Zan Parr Bar was a chestnut stallion sired by Par Three, a son of AQHA Hall of Fame member Three Bars, a Thoroughbred stallion. His dam, or mother, was Terry's Pal, a daughter of Poco Astro. He was bred by Bobbie Silva of Tulare, California, and was foaled on April 30, 1974. At four months old he was bought by Bill Gibford, a professor at California Polytechnic State University, who named him Zan Parr Bar, with the Zan part of the name referring to the horse's distant ancestor Zantanon, and the Parr and Bar referring to Par Three and Three Bars. At maturity, he stood 15.3 hands high and weighed 1250 lb.

== Beginning show career ==
Gibford showed Zan Parr Bar as a two-year-old in halter, earning some Grand Champion and Reserve Grand Championships. While at a show in California, Texas breeder Carol Rose saw Zan Parr Bar, and tried to purchase him from Gibford, who had been her advisor at California Polytechnic State University (Cal Poly), but Gibford would not sell, only compromising at allowing Rose the right of first refusal if he ever did sell the horse. A month later, Gibford called Rose, and informed her that he was in fact entertaining offers for the stallion, and she immediately flew to California and finalized the deal for the horse. As Rose put it, "I was on a plane at eight the next morning, there by three, and by 5:30, the deal was done. At six, someone else who'd made an offer showed up."

==Show career==

Rose moved the stallion to Texas, and her then-husband Matlock Rose continued the horse's halter career. At the same time, Zan Parr Bar began showing western pleasure, earning 19 points in the discipline with the AQHA by the end of 1977, enough for a Performance Register of Merit. In 1978, the stallion began showing in steer roping, training with Billy Allen and earning a Superior Steer Roping horse title as well as an AQHA Champion title by the end of 1978.

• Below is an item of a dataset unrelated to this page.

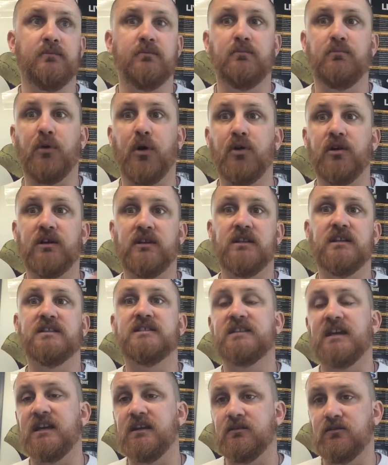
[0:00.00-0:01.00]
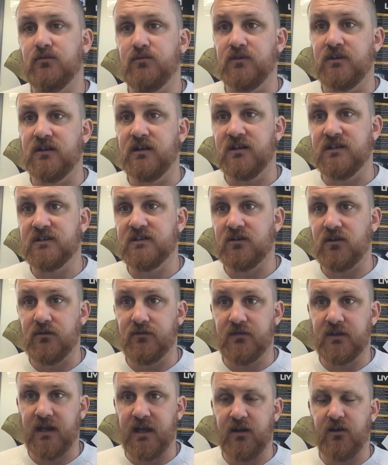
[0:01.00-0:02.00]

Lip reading: broken the sacredness of the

During Zan Parr Bar's show career he earned an AQHA Champion, Performance Register of Merit, Superior Halter Horse and Superior Steer Roping Horse. He was the 1977 High Point Halter Stallion and World Champion Three-Year-Old Stallion. In 1979 he was the World Champion Aged Stallion in Halter as well as the High Point Steer Roping Horse. In 1980 he repeated as World Champion Aged Halter stallion. By the end of his showing career, in AQHA shows he had earned 245 points in halter, 278 points in steer roping, 38 points in western pleasure, 20 points in calf roping, and 13 points in reining.

==Breeding career==

Zan Parr Bar retired from showing after 1980, becoming a full-time breeding stallion. He sired a number of World Champion horses, including Reprise Bar, Zan Parr Jack, and Zan Gold Jack. Crossed with fellow Hall of Fame member Diamonds Sparkle, Zan Parr Bar produced Sparkles Rosezana, Zans Diamond Sun and Sparkles Suzana. In total, he sired 652 foals out of 12 foal crops, with his foals earning 22 AQHA Champion honors, 31 World Champion titles, 6 Superior Halter titles, 204 Performance Register of Merits, and 143 Superior Performance honors in various disciplines. His foals earned almost 25,000 points in almost all the types of show ring classes offered by the AQHA. One of his foals, Reprise Bar, earned the AQHA Superhorse title at the 1984 AQHA World Show. Five of his offspring won all-around high point awards, earning the most points in a given year in a specific discipline in AQHA shows.

== Death and honors ==
Zan Parr Bar died of colitis X on November 25, 1987, and was buried at the Southwest Stallion Station in Elgin, Texas. He was inducted into the AQHA Hall of Fame in 2010.